Exactly right. Bush did try to push some sort of regulatory scheme back in
2003 which may have prevented some of this, but a certain political party
prevented it.

"Significant details must still be worked out before Congress can approve a
bill. Among the groups denouncing the proposal today were the National
Association of Home Builders and __Congressional Democrats __who fear that
tighter regulation of the companies could sharply reduce their commitment to
financing low-income and affordable housing."

[http://query.nytimes.com/gst/fullpage.html?res=9E06E3D6123BF...](http://query.nytimes.com/gst/fullpage.html?res=9E06E3D6123BF932A2575AC0A9659C8B63&sec=&spon=&pagewanted=print)

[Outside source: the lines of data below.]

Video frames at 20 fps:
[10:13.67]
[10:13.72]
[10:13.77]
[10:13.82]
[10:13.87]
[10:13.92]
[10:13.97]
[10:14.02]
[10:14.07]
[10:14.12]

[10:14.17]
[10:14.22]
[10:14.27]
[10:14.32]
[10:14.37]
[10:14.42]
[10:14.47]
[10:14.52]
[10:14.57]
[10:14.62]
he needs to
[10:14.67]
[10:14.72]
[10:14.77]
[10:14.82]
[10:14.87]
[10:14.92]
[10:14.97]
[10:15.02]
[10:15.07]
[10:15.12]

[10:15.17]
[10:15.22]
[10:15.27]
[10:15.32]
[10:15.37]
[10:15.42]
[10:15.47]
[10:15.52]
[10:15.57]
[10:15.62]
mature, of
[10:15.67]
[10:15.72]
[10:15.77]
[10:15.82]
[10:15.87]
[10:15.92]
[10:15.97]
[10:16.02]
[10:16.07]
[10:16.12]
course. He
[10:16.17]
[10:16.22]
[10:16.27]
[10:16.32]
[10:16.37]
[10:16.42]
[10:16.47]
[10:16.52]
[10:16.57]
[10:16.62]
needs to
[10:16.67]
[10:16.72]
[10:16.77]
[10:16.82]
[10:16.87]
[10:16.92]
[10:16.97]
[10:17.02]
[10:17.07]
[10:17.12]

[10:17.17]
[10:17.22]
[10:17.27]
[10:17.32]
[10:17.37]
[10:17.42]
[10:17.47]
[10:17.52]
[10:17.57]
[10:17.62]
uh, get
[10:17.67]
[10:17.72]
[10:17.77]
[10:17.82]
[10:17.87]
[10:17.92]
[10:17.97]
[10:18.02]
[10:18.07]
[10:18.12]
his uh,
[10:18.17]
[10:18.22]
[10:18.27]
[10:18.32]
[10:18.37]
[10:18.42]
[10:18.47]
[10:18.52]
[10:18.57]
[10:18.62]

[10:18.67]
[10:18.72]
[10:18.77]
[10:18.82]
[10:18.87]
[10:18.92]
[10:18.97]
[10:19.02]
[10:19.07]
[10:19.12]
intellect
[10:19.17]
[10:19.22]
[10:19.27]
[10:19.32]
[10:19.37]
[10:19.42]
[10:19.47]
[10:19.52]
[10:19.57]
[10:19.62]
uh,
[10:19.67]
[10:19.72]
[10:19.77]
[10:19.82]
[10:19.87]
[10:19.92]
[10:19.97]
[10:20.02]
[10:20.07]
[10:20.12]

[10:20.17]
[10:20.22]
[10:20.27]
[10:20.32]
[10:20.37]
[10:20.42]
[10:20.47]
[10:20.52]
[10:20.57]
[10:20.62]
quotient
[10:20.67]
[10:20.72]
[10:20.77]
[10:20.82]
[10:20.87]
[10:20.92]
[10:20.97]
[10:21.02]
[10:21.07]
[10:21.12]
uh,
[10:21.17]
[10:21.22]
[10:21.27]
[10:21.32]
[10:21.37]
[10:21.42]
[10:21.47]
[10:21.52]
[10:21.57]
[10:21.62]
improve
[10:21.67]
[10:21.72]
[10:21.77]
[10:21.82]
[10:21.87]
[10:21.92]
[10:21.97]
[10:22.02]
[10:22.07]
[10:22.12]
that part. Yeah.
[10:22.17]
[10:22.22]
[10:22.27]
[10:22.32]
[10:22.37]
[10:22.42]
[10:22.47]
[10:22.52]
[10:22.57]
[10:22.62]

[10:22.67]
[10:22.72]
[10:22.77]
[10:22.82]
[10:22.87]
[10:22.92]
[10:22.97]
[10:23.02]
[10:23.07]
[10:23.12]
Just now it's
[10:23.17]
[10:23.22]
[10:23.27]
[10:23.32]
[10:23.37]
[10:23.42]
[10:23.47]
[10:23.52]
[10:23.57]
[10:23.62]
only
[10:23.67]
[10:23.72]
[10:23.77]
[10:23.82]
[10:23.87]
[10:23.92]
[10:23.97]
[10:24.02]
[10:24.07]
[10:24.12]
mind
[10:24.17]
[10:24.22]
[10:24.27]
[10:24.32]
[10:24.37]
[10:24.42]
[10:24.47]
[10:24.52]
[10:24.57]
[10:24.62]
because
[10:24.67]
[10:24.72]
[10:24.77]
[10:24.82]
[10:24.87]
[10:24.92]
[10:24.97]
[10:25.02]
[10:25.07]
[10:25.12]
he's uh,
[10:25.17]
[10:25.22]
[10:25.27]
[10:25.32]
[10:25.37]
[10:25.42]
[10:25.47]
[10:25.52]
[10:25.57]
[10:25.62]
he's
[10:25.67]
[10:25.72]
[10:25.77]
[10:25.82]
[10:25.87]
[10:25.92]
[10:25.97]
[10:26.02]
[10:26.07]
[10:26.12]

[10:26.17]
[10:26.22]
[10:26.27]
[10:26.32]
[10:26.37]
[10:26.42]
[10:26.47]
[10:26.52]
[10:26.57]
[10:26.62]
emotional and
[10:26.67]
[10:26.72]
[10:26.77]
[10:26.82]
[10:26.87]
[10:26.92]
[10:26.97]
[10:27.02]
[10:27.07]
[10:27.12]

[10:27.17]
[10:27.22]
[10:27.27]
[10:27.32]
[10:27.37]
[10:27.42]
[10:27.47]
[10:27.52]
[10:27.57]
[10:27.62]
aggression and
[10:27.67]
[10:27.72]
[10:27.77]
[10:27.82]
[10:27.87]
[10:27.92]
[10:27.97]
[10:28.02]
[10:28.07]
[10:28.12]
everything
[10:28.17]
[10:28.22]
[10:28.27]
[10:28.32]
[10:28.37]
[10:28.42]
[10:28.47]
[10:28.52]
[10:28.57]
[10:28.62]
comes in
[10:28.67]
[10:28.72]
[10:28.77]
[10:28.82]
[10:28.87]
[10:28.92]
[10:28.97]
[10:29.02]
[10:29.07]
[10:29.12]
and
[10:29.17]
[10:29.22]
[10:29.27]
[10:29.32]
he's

The difficulty in this situation is that the Dems had a lot to gain by
opposing regulation, while Republicans would gain very little by pushing it.
So why waste political capital? Also, think about the narrative:

Anti-regulation: We want to help low income and minority homeowners.

Pro-regulation: We need to reduce lending to higher risk borrowers because
someday in the future, house prices might not go up, and that would be bad
because [insert all sorts of technical words here].

------
drewcrawford
Favorite quote:

>The change in policy also comes at the same time that HUD is investigating
allegations of racial discrimination in the _automated_ underwriting systems
used by Fannie Mae and Freddie Mac to determine the credit-worthiness of
credit applicants. [emphasis added]

------
wastedbrains
Interesting that they thought they had the whole risk level thing down... I
remember reading in Good to Great how they had been able to buy riskier
mortgages and make a profit.

"While many stock analysts thought that, as the provider of home mortgages,
Fannie Mae's success would be completely determined by the spread in changing
interest rates, Collins tells us that Fannie Mae realized that the key to
Fannie Mae's market-independent success was not in the ratio of profitability
per mortgage. Rather, Fannie Mae could become the world leader in
understanding mortgage risk levels and profit by insuring that risk. Fannie
Mae's key ratio became profitability per mortgage risk level."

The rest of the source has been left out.